NOTE SU “LA PARABOLA DEI TRE ANELLI” DI ROBERTO CELADA BALLANTI

Il volume “La parabola dei tre anelli – Migrazioni e metamorfosi di un racconto tra Oriente e Occidente” di Roberto Celada Ballanti (Edizioni di Storia e Letteratura, Roma, 2017) ricostruisce la storia, complessa e ricca di fascino, tra Medioevo ed età moderna, della Parabola dei tre anelli, novella che, traendo linfa dalle religioni del Libro – Ebraismo, Cristianesimo, Islam -, schiude in esse un elemento di perturbante problematicità. Si tratta della “lacuna” segnata dall’anello autentico confuso tra copie fatte forgiare da un buon padre – così nella versione del Decameron di Boccaccio – per non mortificare nessuno dei tre figli, ugualmente amati, il cui esito è l’indistinguibilità del gioiello originale, il dubbio su chi lo possegga e sul luogo in cui rinvenirlo. È il “vuoto” che, sospendendo la pretesa di un’origine esclusiva, ricorda alle religioni la vanità di ogni chiusura e intolleranza.
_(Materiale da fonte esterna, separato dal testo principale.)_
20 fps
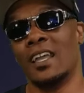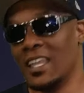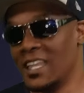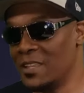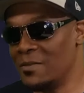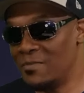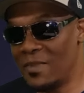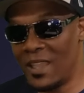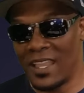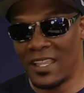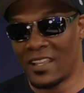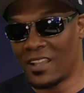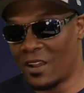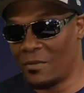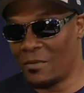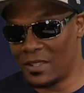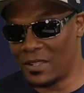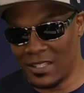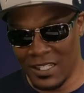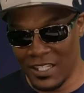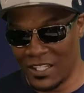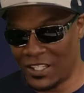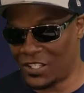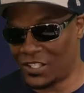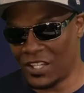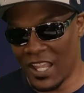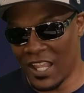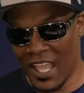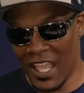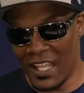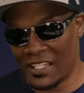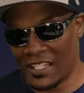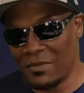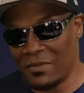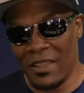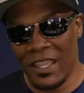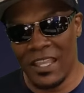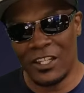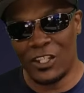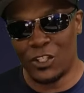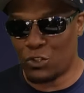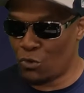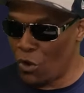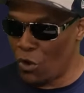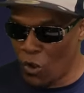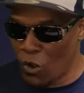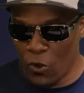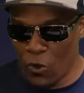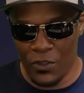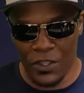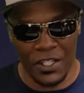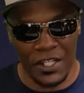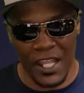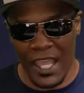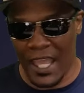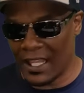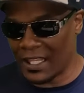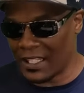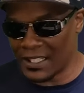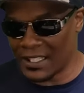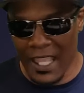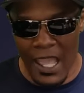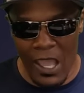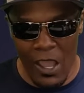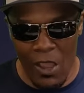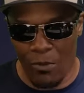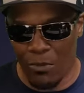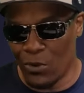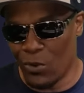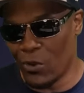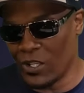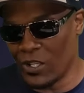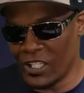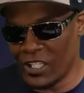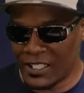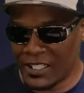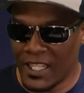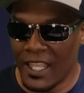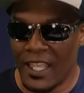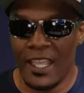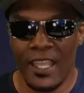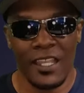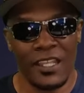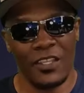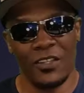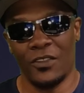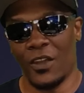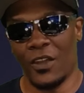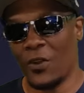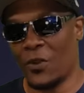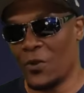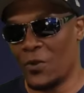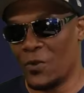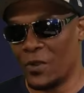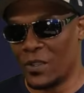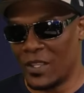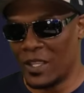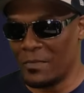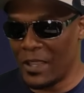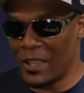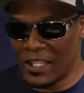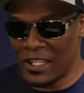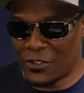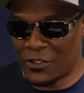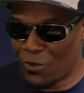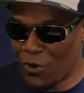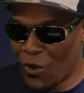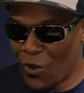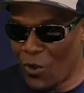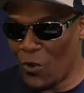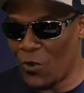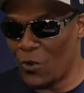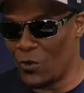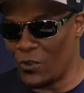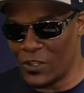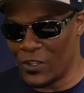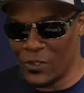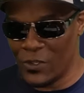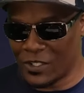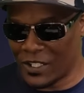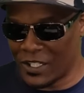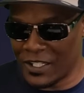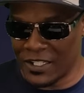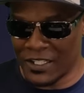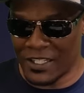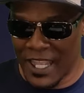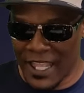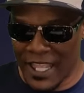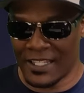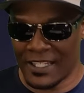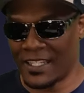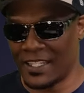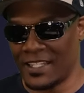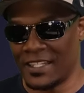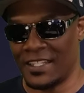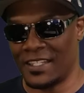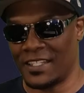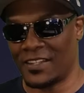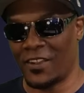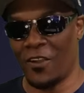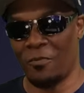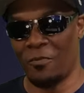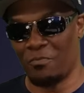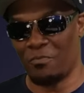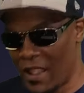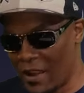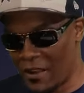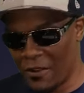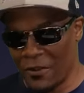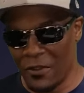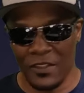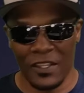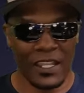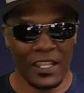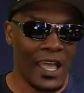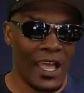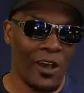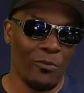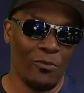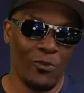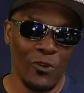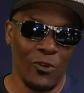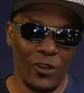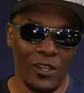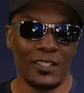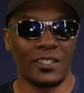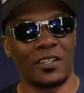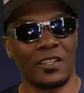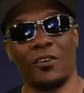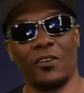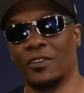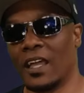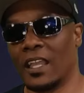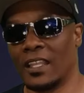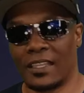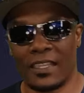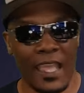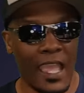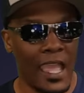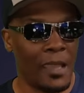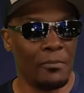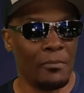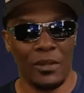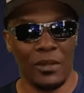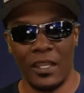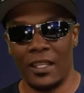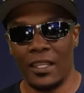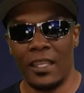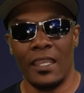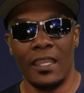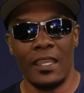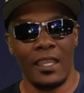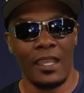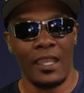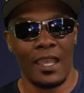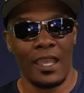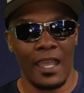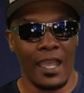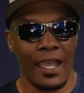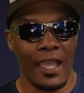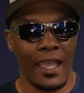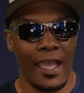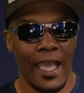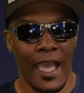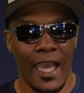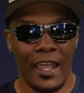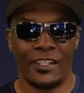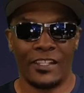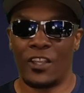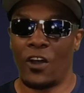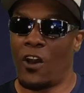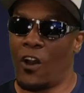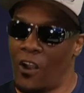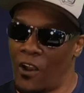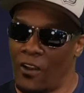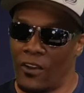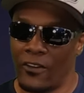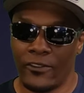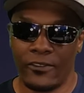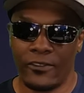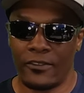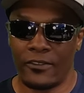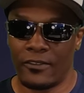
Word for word: he may come in these chats. He may troll the Dallas Cowboys. You know, he may troll the Houston Texans are uh, better than the Cowboys and stuff like that. But at his heart,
Tale è l’eredità più profonda trasmessa da quella favola, di cui pur sono note anche formulazioni medievali “apologetiche”. Dalla più antica redazione conosciuta, la parabola della perla caduta nella notte, contenuta in un dialogo tra Timoteo I e al-Mahdī nella Baghdad del secolo VIII, alla terza novella della prima giornata del Decameron, fino al dramma teatrale illuminista Nathan il Saggio di Lessing, il racconto, migrando, tra Oriente e Occidente, trasformandosi, varcando confini identitari, ridisegnando mappe geopolitiche, resta un riferimento essenziale per il dialogo tra le religioni. Ponendosi nella zona indefinita tra narrazione e speculazione, esso indica una via che ancora attende di essere percorsa fino in fondo. 

Il volume dedica un primo capitolo alla versione più classica della novella, che si trova nel Decameron di Boccaccio (terza novella della prima giornata) e, attraverso questa fonte, giunge a Lessing e al dramma teatrale illuminista Nathan il saggio (1779). Si tratta, com’è noto, di un racconto che narra la storia di un padre di tre figli (i tre monoteismi), il quale conia due copie di un anello al fine di non privilegiare nessuno di loro. I figli, alla morte del padre, si trovano nell’impossibilità di sapere quale dei tre sia l’anello autentico, che pure c’è ed è uno dei tre. Così, impossibile risulta sapere sul piano storico quale delle tre religioni sia quella vera. La verità, così, è dovunque, è universale.

La parabola degli anelli ha una storia complessa, per le sue origini quasi certamente orientali, legate alla Persia e alla cultura islamica, che si trapiantano in Occidente intorno al XII-XIII secolo attraverso la porta d’ingresso della Spagna islamica, finendo per contaminare la cultura ebraica e cristiana, come le numerose redazioni tra il 1100 e la metà del 1200 attestano. L’intenzione dell’autore è stata di ricostruire la storia della novella, mostrando quanto essa, nelle migrazioni e trasformazioni che subisce, appartenga a tutte le religioni del Libro, quasi a rappresentarne un ponte di riconoscimento e di traducibilità. Se ne conoscono, infatti, versioni islamiche, ebraiche e cristiane.

Prese, dunque, le mosse da un capitolo su Boccaccio, in cui viene svolta un’analisi della terza novella della prima giornata nell’orizzonte complessivo del Decameron, sostando sull’incipit dedicato alla peste e sulle prime tre novelle “teologiche”, segue un secondo capitolo che ricostruisce la storia del racconto e delle sue metamorfosi tra Oriente e Occidente, passando da Baghdad, dalla Spagna andalusa, dalla Francia, dall’Italia. Infine, il terzo capitolo è dedicato a Lessing e all’analisi di Nathan il saggio (1779), al centro del quale si trova la parabola degli anelli e una sua rivisitazione, arricchita di risonanze e implicazioni moderne.